START Extracted material

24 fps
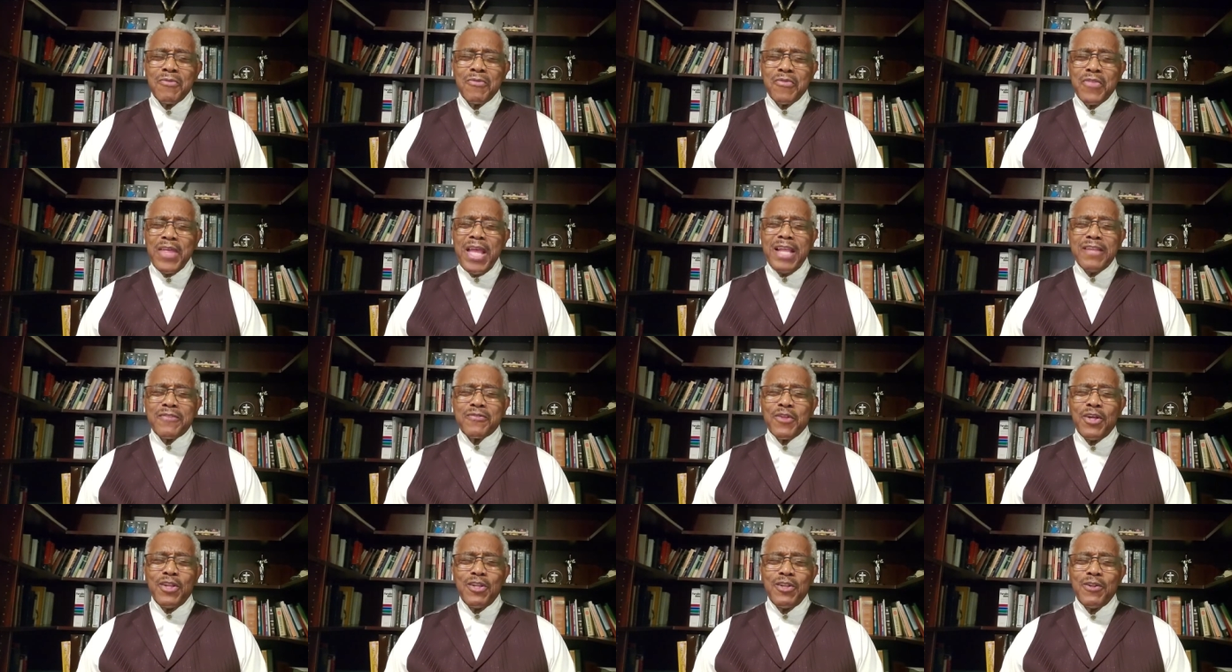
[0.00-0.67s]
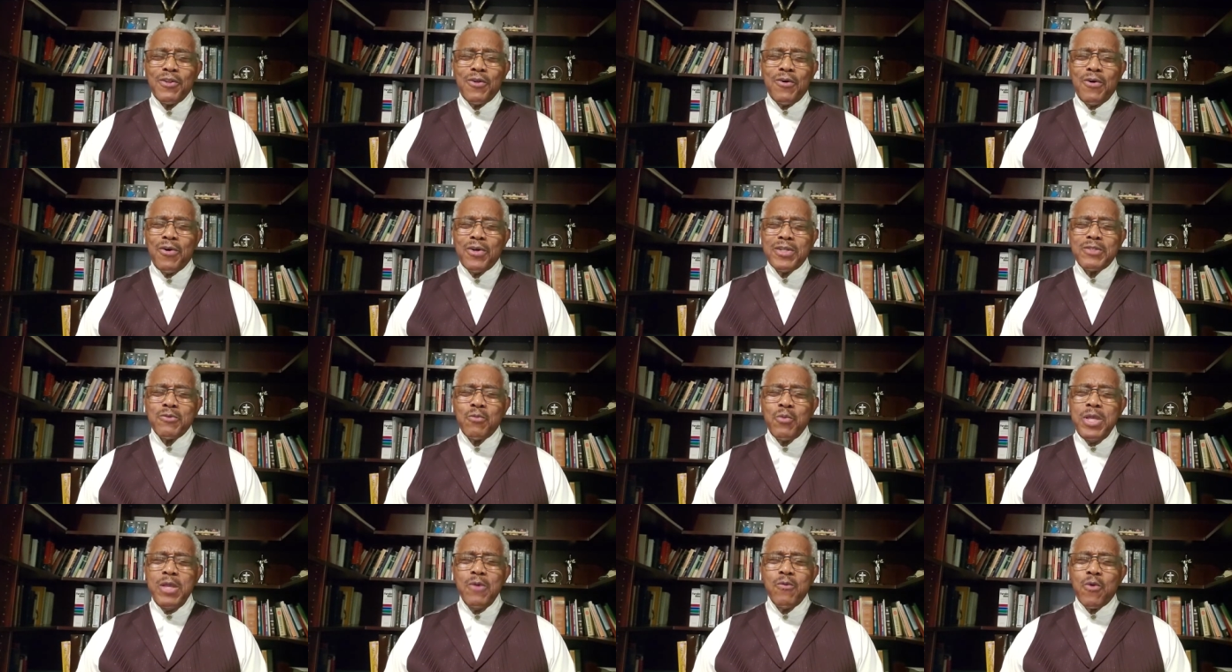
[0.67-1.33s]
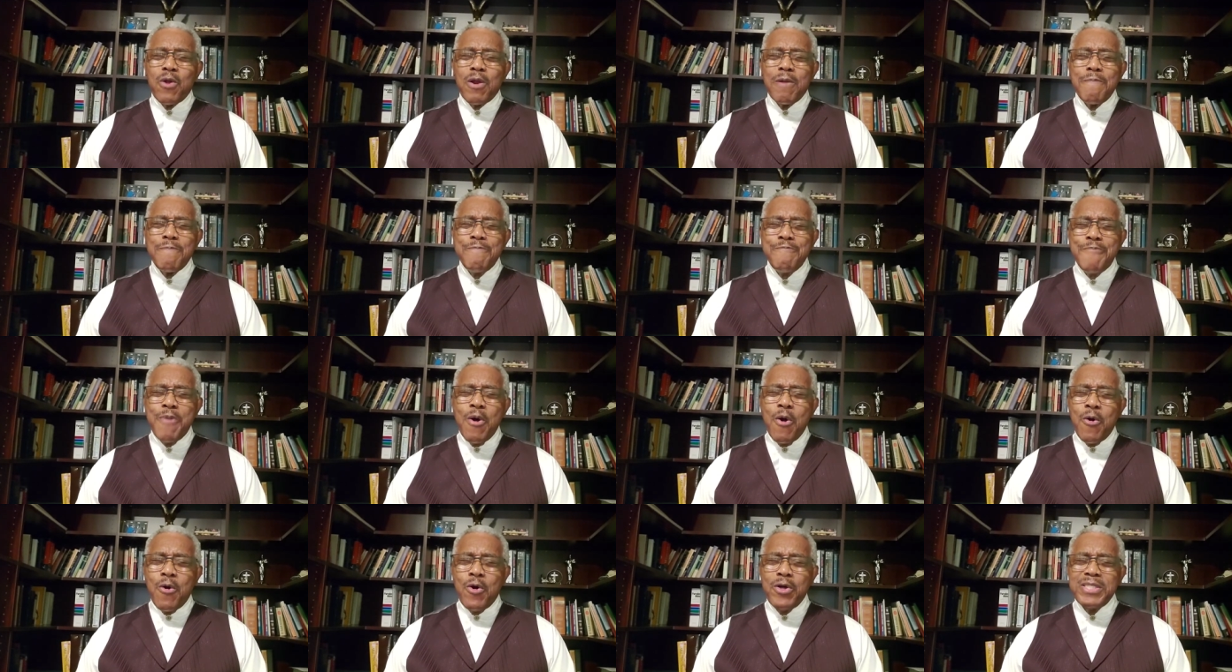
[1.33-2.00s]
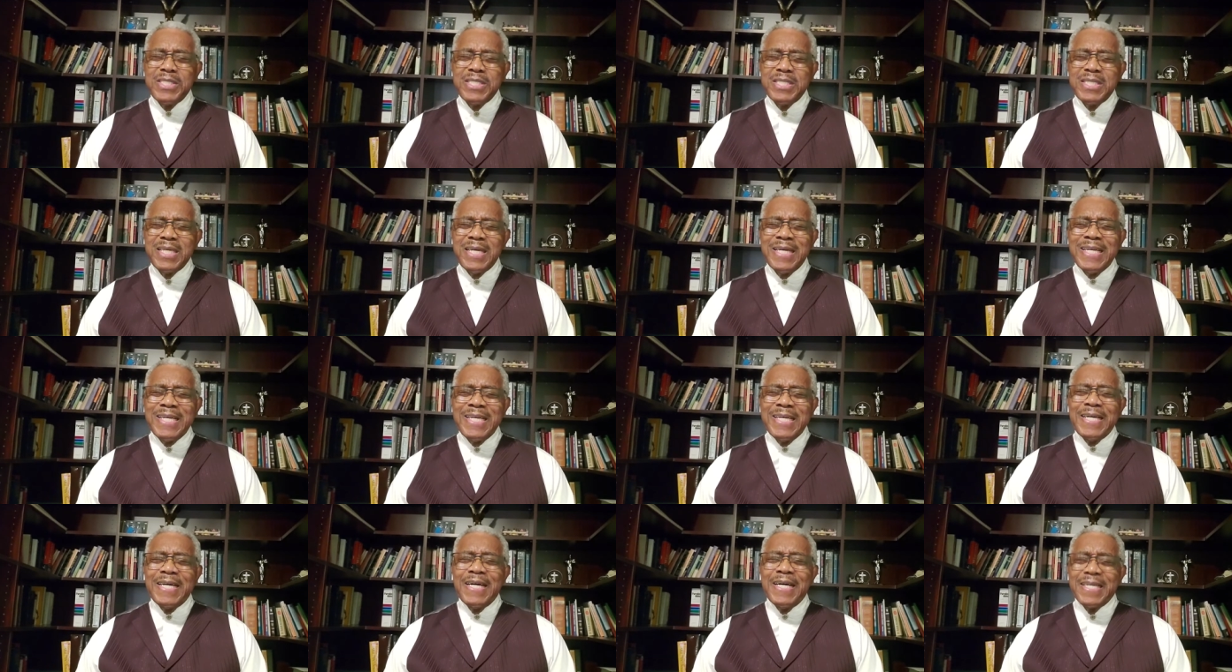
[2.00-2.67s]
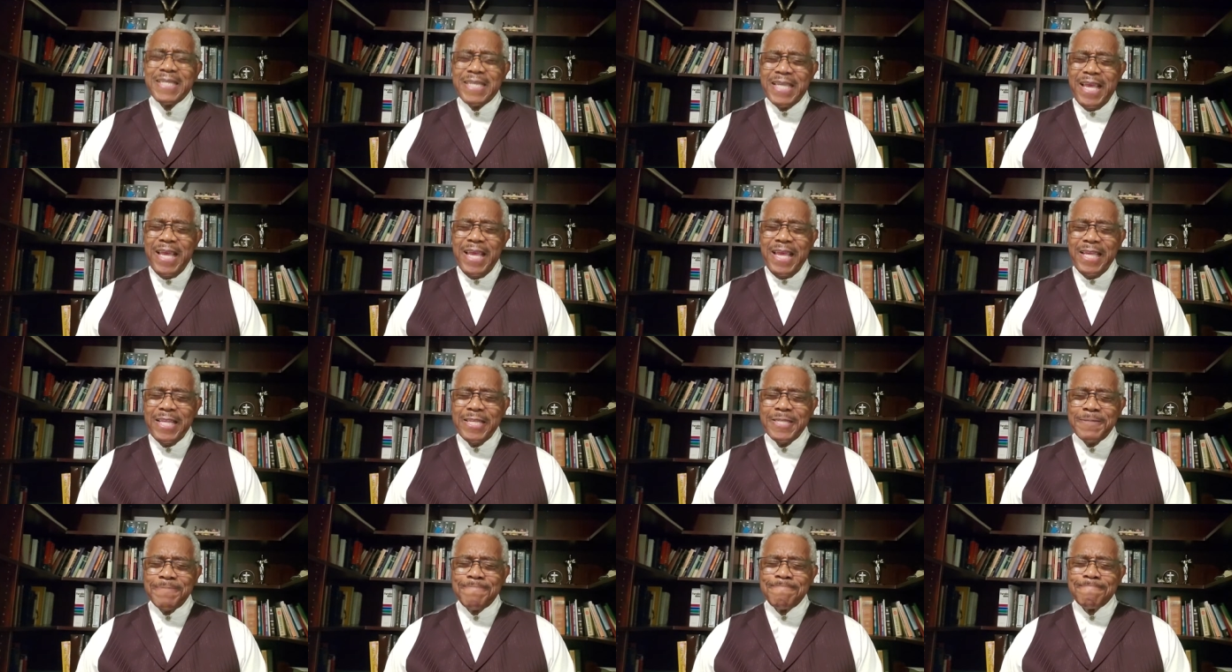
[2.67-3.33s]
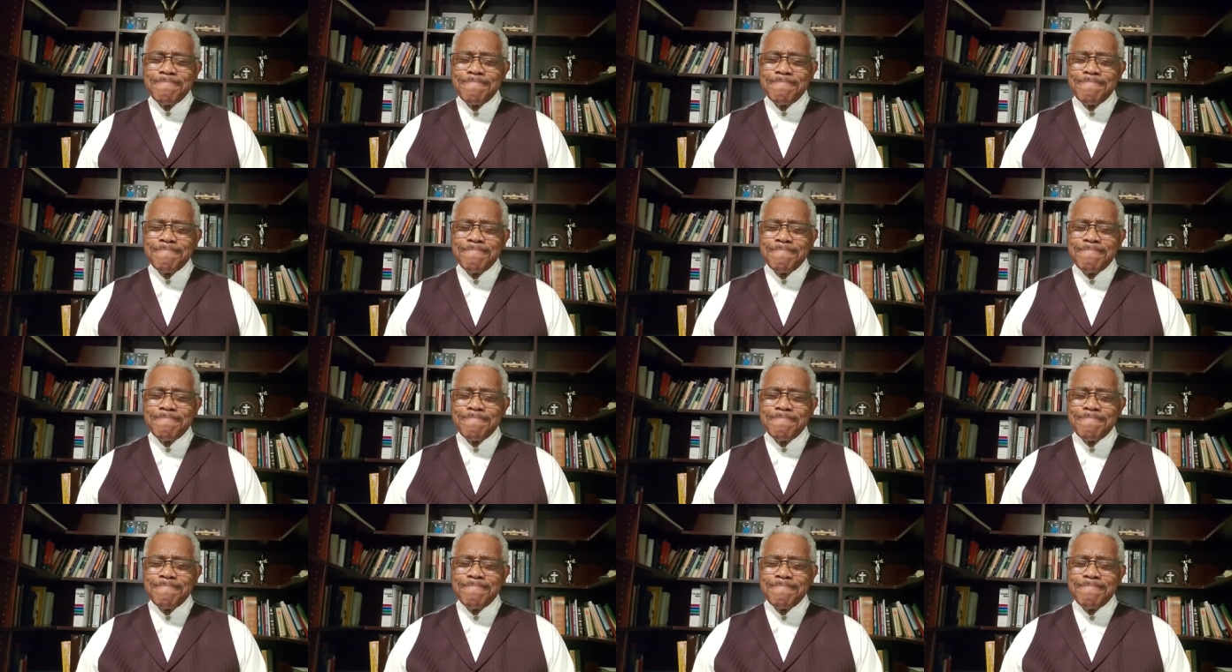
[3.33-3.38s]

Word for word: Thank the Lord we were born again.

END Extracted material

Assignment: Return the listing above unchanged, apart from dropping its pictures.

Exercise solution:
24 fps
[0.00-0.67s]
[0.67-1.33s]
[1.33-2.00s]
[2.00-2.67s]
[2.67-3.33s]
[3.33-3.38s]

Word for word: Thank the Lord we were born again.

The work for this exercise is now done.